Double Take: Focus on a unique, positive 2016

Wes: It’s time once again for the Double Take New Year’s resolution column — our guide to what teens and parents might want to consider when deciding what to focus on in the coming year.

Double Take columnists Gabe Magee and Dr. Wes Crenshaw

Yes, we know resolutions are cheesy, but there are worse things than aspiring to try something new or turn over a proverbial new leaf. So, let’s suspend any lingering disbelief in ourselves and set some goals.

This year, just to shake things up, Gabe will suggest his top three resolutions for parents and I’ll offer mine for teens.

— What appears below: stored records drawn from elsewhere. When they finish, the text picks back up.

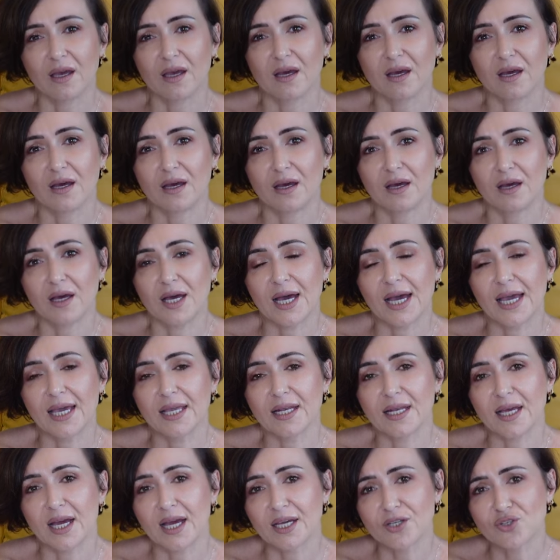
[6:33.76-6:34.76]
Uh,
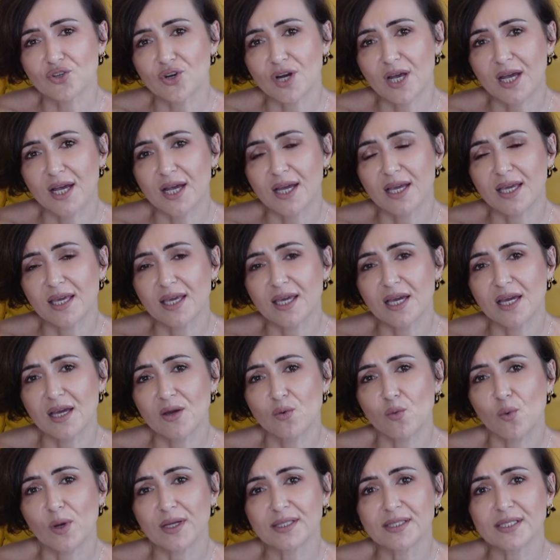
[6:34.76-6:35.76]
and I try
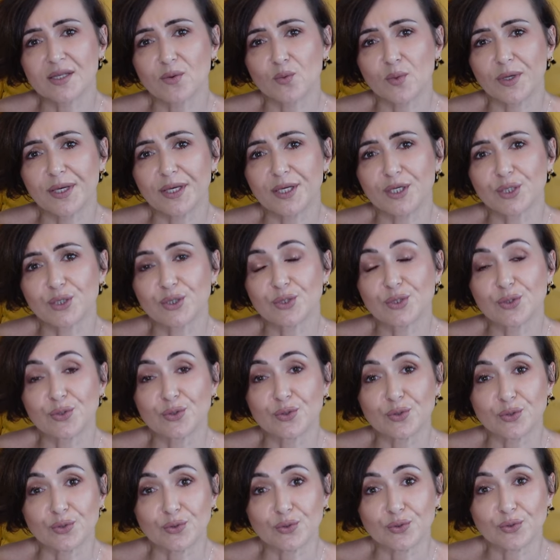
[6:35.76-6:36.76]
once a week to
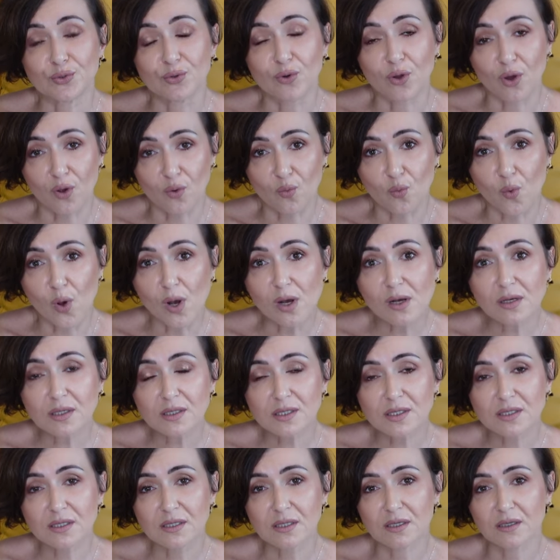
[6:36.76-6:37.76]
do long
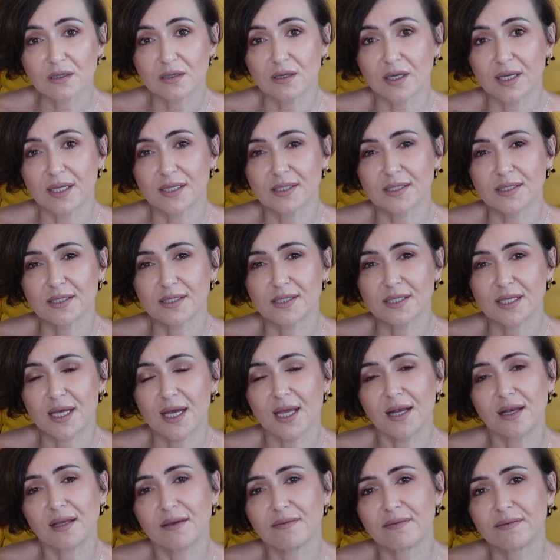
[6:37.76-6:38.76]
walks
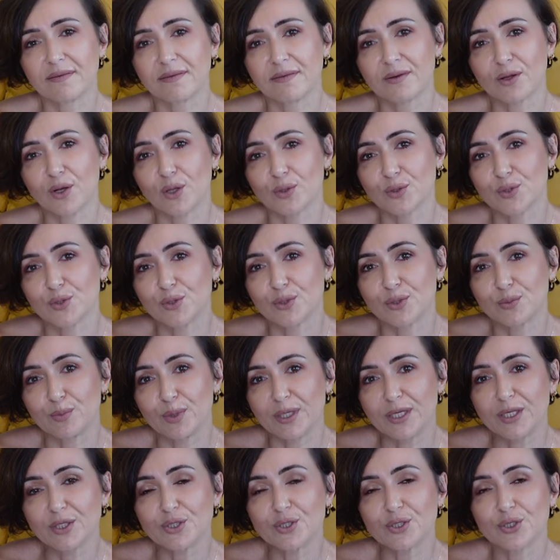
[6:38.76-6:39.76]
I live close to the
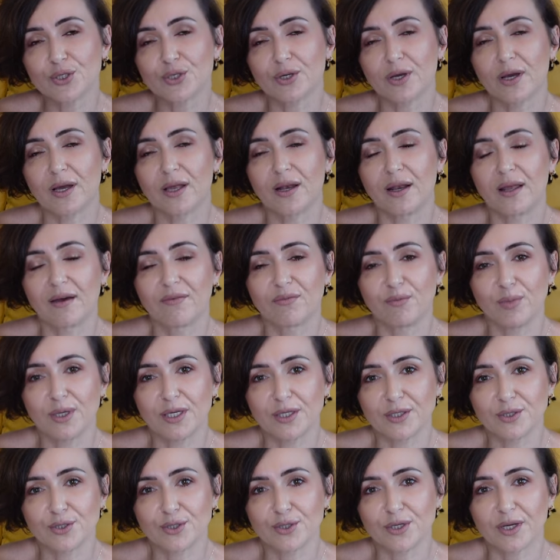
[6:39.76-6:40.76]
beach. I love
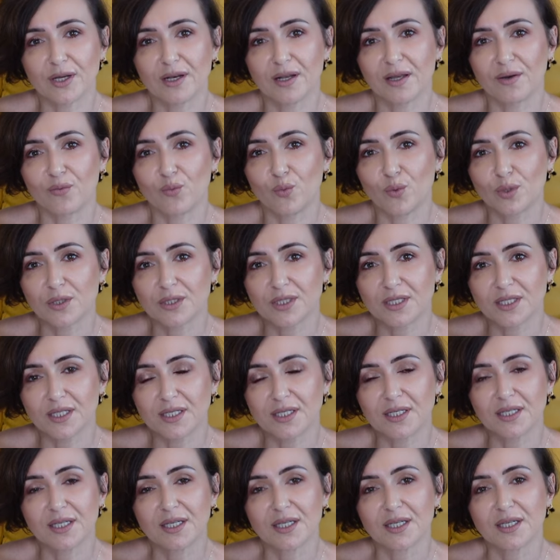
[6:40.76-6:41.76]
beach, I love
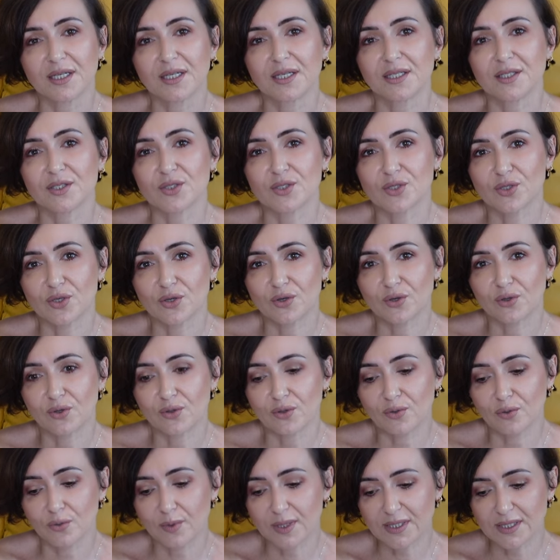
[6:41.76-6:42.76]
water.
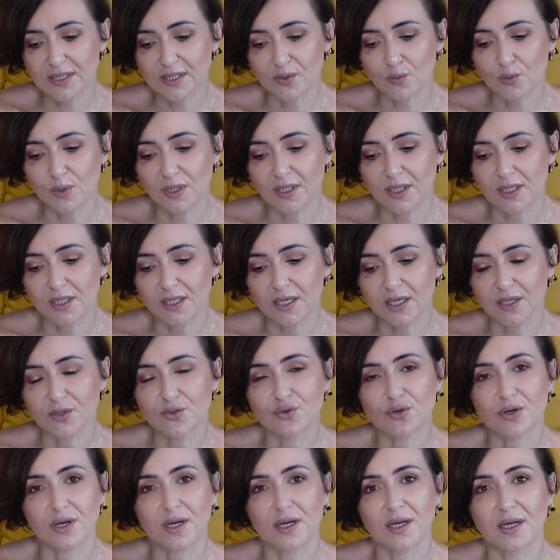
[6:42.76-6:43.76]
So once a week I
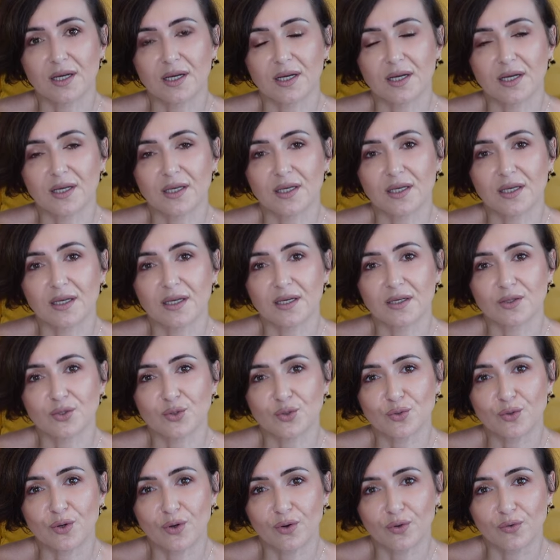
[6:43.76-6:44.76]
try
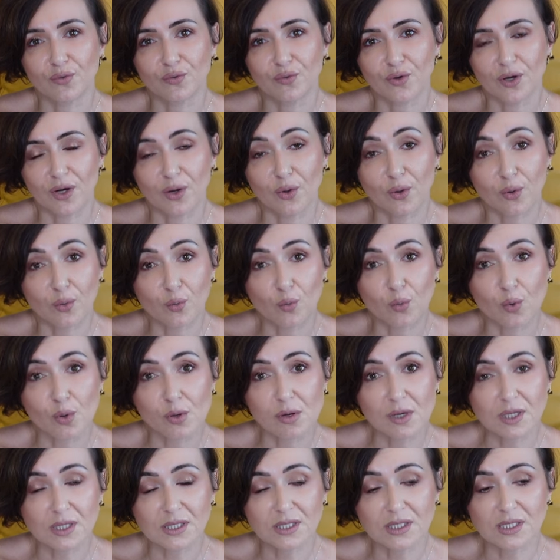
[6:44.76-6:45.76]
to go for long
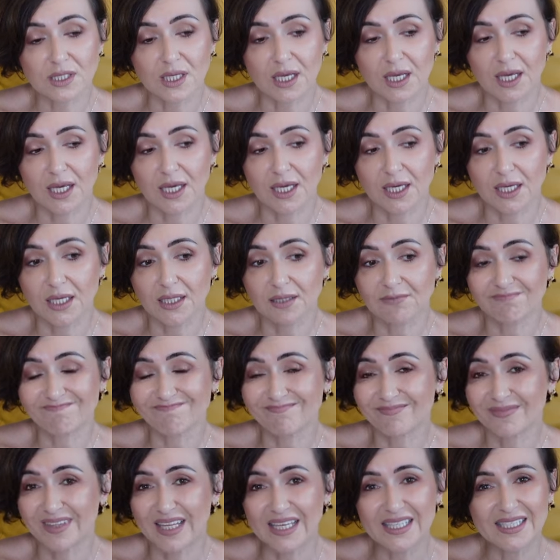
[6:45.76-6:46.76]
walks and
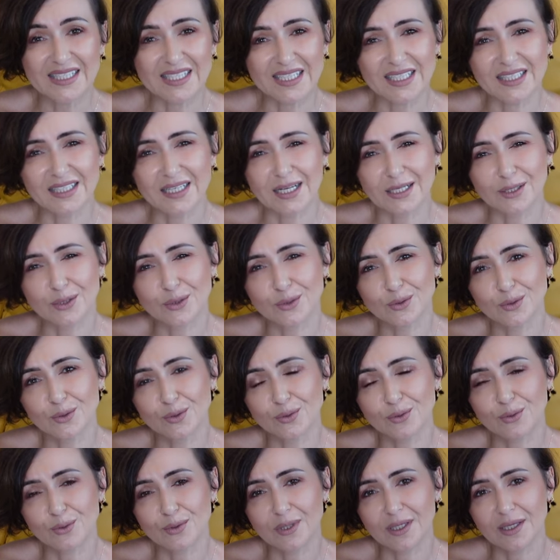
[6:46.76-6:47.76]
that's it. I don't
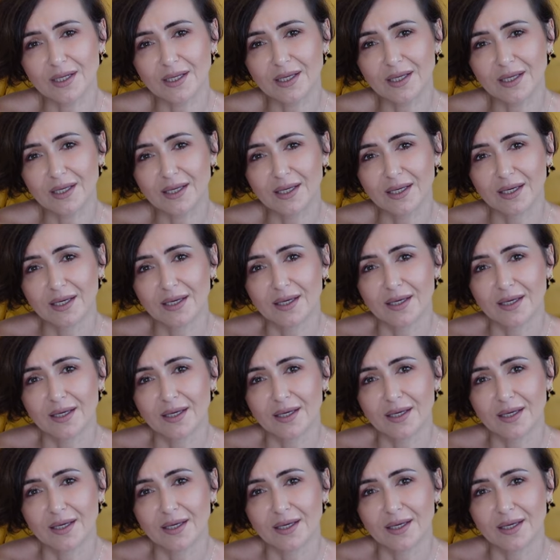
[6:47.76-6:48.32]
do really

  • Resolve to get political. In case you hadn’t noticed, 2016 is a major election year. This fall, young people on college campuses all across the country took up causes of social justice and turned out in droves for favored political candidates. Hopefully that spirit of engagement continues through Election Day. The 18-to-21 crowd is a huge voting block and even under-18s have enormous economic power and social energy. This year, make your voice heard or else you may end up with a whole list of voices in Topeka and Washington that you don’t agree with very much. It’s your future. Now might be the time to invest in it.
  • Differentiate. We used to have this thing we called “peer pressure,” meaning that other teens used social influence to get you to do bad stuff. We’re mostly over that notion, recognizing how much more complex social interplay is than that old term can allow. However, teen culture is so powerful that it influences every aspect of the larger society and just about everyone in it. This year, resolve to think outside the culture box to become who you are, rather than sliding easily into whatever someone else expects or demands that you be.
  • Find balance. We’ve stressed out teens far too much in our world with too much advanced curriculum, too much time working and far too many hours connected to screens. This year, resolve to balance all that harried lifestyle with some exercise, meditation, and above all, sleep. If you do nothing else this year for your mental health, get eight to 10 hours of sleep each night.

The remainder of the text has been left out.